SUPPLIED MATERIAL ▸
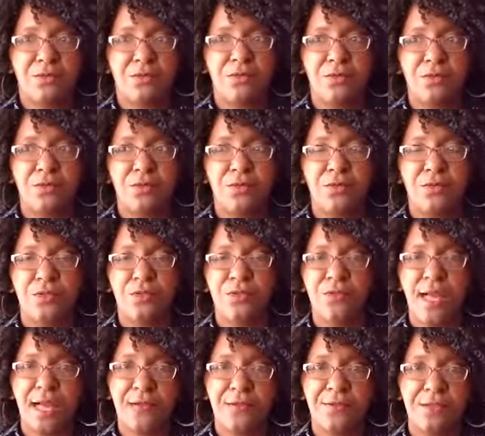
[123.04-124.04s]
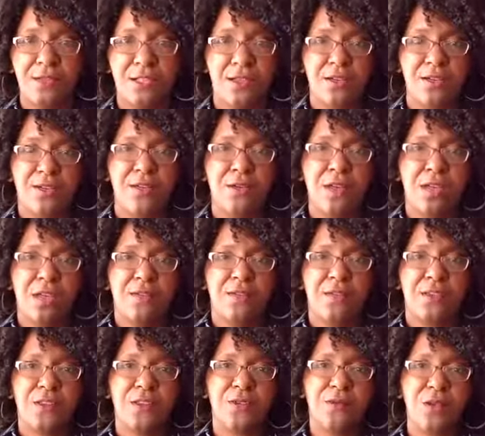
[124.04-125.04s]
you do live video,
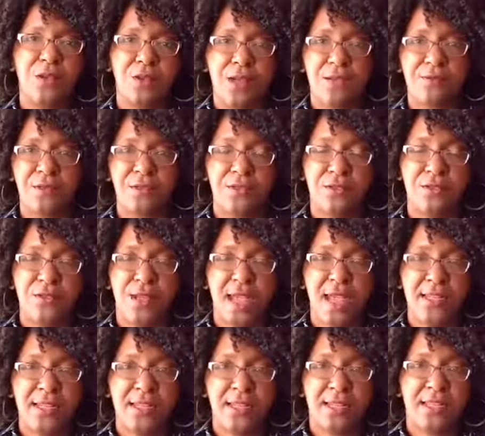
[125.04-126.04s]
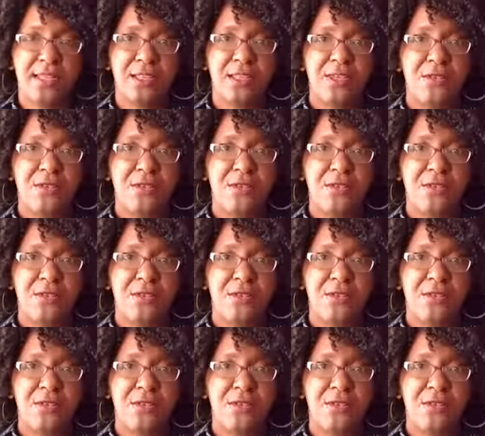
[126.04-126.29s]
then you don't have to do editing.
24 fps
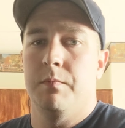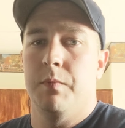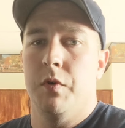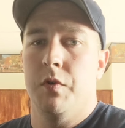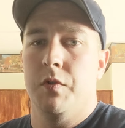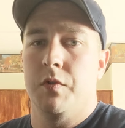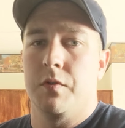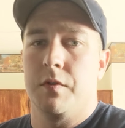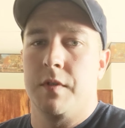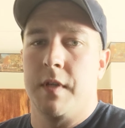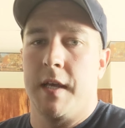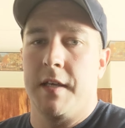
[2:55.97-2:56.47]

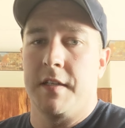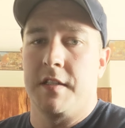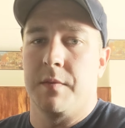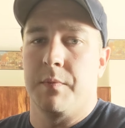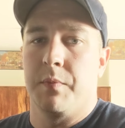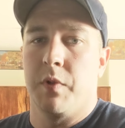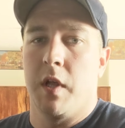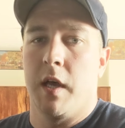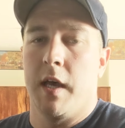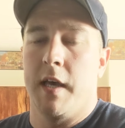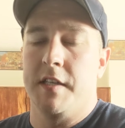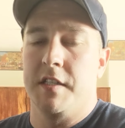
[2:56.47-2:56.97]
booster tank
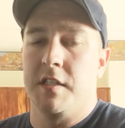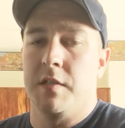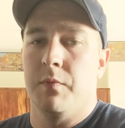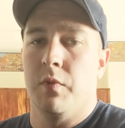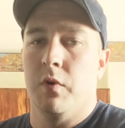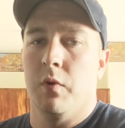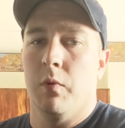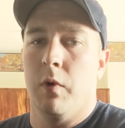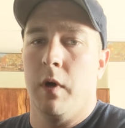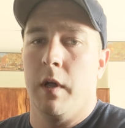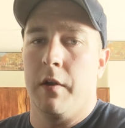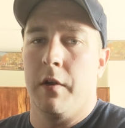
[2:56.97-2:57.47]
supplies to
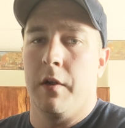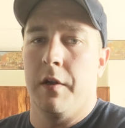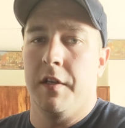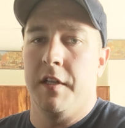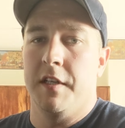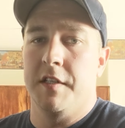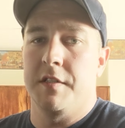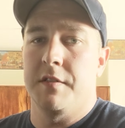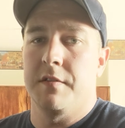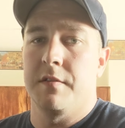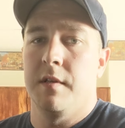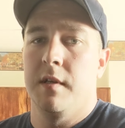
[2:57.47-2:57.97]
put water on
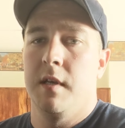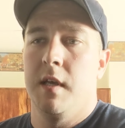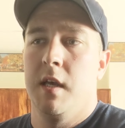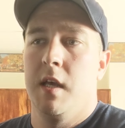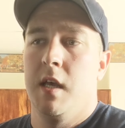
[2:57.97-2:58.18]
this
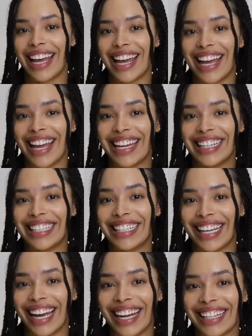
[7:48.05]
And
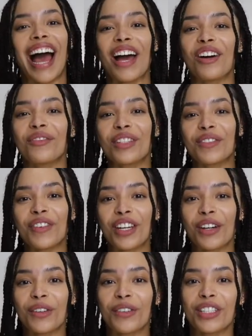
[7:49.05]
yeah, I hope this
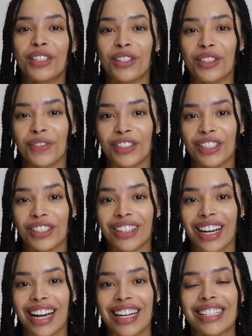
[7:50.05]
video was useful to you
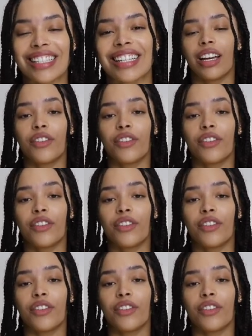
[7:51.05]
guys.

WHAT IS NEEDED ▸
The exact lines from the one containing "[2:56.47-2:56.97]" through the end of the data are to be copied, with both ends kept and pictures left out.

EXPECTED ANSWER ▸
[2:56.47-2:56.97]
booster tank
[2:56.97-2:57.47]
supplies to
[2:57.47-2:57.97]
put water on
[2:57.97-2:58.18]
this
[7:48.05]
And
[7:49.05]
yeah, I hope this
[7:50.05]
video was useful to you
[7:51.05]
guys.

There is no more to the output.